- **WHAT YOU HAVE TO DO**: An exact restatement of the data is required, with the images omitted.

[Start of Attachment]

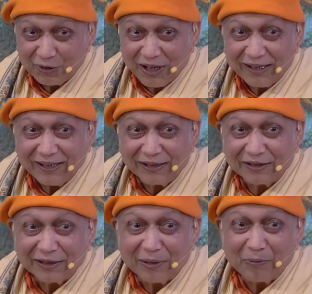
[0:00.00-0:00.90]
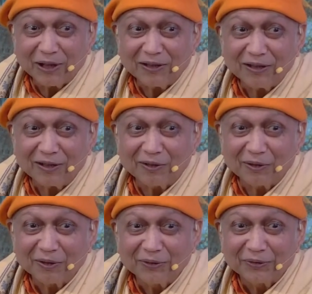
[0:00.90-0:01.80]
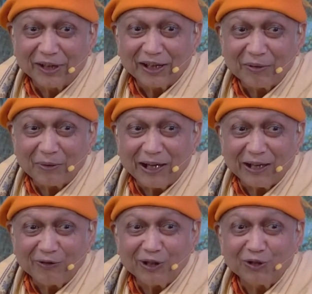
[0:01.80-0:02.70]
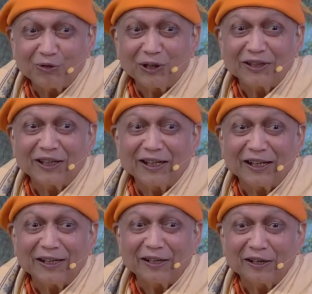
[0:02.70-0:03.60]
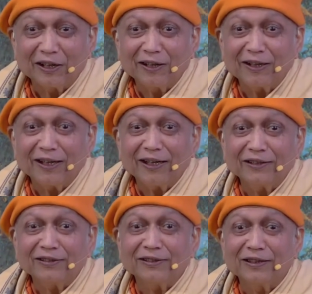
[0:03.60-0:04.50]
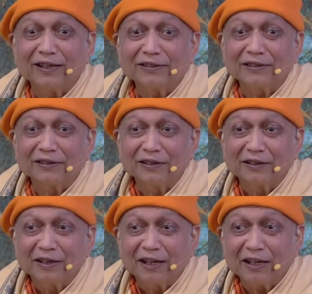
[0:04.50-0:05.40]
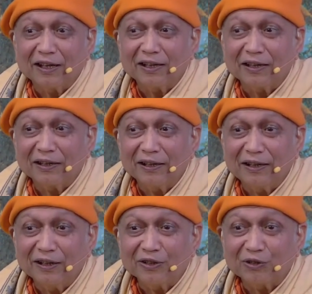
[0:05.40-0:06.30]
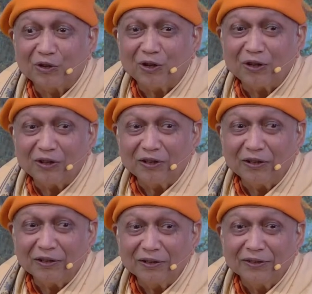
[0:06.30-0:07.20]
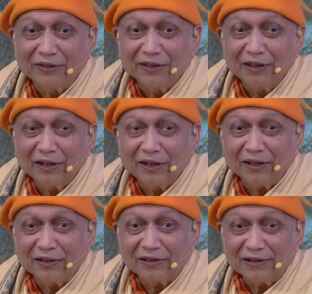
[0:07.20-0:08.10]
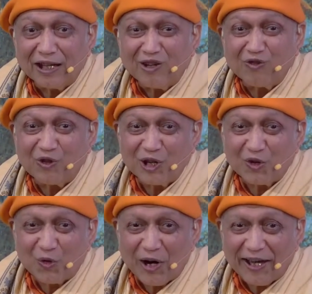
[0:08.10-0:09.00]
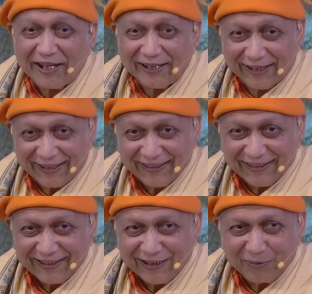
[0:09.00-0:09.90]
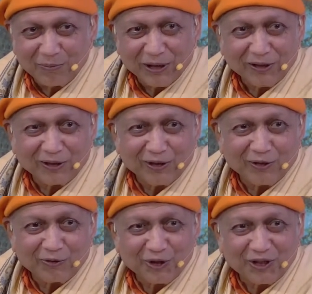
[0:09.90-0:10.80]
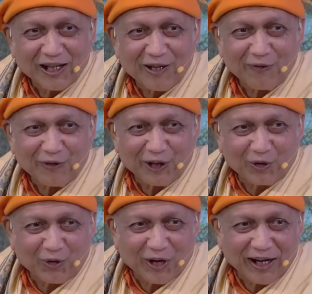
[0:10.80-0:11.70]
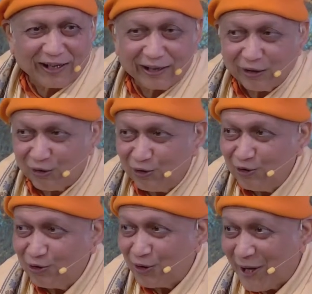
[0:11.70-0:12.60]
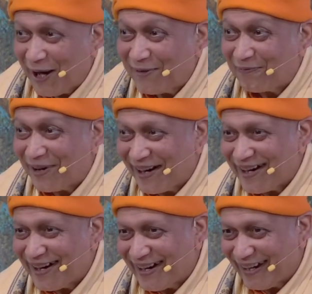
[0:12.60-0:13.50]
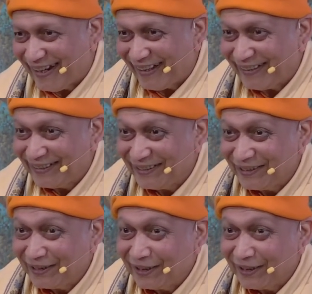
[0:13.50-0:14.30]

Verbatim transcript: So that is a method uh, by which one can realize this uh, it is called the self inquiry, the method of self inquiry. Who am I?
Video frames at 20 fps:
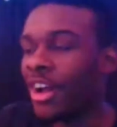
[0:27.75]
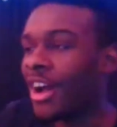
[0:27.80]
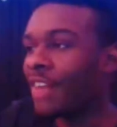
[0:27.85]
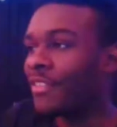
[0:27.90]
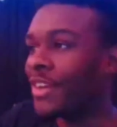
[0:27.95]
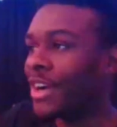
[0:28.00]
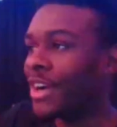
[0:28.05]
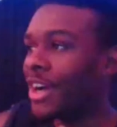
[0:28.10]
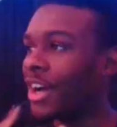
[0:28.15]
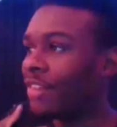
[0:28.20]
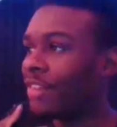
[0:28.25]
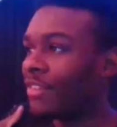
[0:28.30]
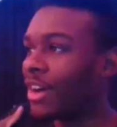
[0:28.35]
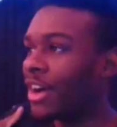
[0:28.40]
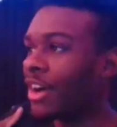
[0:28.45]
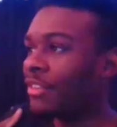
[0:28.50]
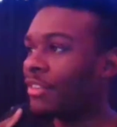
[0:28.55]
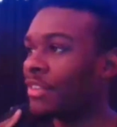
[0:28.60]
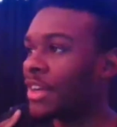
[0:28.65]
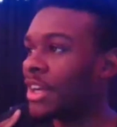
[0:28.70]

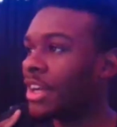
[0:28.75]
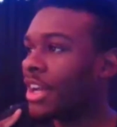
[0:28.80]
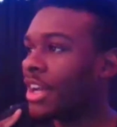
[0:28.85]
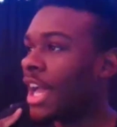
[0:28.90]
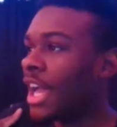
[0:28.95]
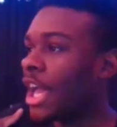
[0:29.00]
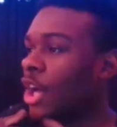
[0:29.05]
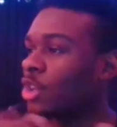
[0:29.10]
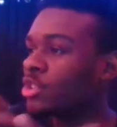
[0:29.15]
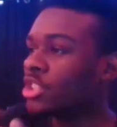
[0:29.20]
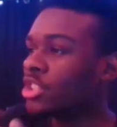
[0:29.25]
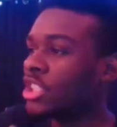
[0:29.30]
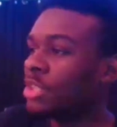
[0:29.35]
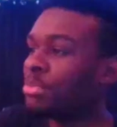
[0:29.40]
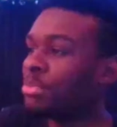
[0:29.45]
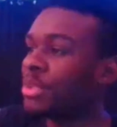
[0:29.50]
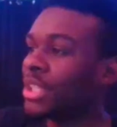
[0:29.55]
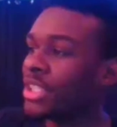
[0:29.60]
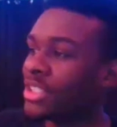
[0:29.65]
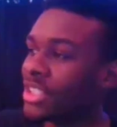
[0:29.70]

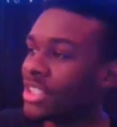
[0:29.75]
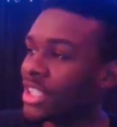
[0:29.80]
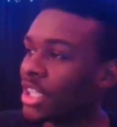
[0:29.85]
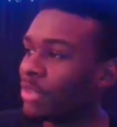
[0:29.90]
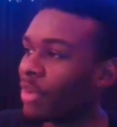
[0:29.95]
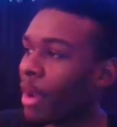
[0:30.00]
LGBT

[End of Attachment]

- **RESPONSE BOX**:
[0:00.00-0:00.90]
[0:00.90-0:01.80]
[0:01.80-0:02.70]
[0:02.70-0:03.60]
[0:03.60-0:04.50]
[0:04.50-0:05.40]
[0:05.40-0:06.30]
[0:06.30-0:07.20]
[0:07.20-0:08.10]
[0:08.10-0:09.00]
[0:09.00-0:09.90]
[0:09.90-0:10.80]
[0:10.80-0:11.70]
[0:11.70-0:12.60]
[0:12.60-0:13.50]
[0:13.50-0:14.30]

Verbatim transcript: So that is a method uh, by which one can realize this uh, it is called the self inquiry, the method of self inquiry. Who am I?
Video frames at 20 fps:
[0:27.75]
[0:27.80]
[0:27.85]
[0:27.90]
[0:27.95]
[0:28.00]
[0:28.05]
[0:28.10]
[0:28.15]
[0:28.20]
[0:28.25]
[0:28.30]
[0:28.35]
[0:28.40]
[0:28.45]
[0:28.50]
[0:28.55]
[0:28.60]
[0:28.65]
[0:28.70]

[0:28.75]
[0:28.80]
[0:28.85]
[0:28.90]
[0:28.95]
[0:29.00]
[0:29.05]
[0:29.10]
[0:29.15]
[0:29.20]
[0:29.25]
[0:29.30]
[0:29.35]
[0:29.40]
[0:29.45]
[0:29.50]
[0:29.55]
[0:29.60]
[0:29.65]
[0:29.70]

[0:29.75]
[0:29.80]
[0:29.85]
[0:29.90]
[0:29.95]
[0:30.00]
LGBT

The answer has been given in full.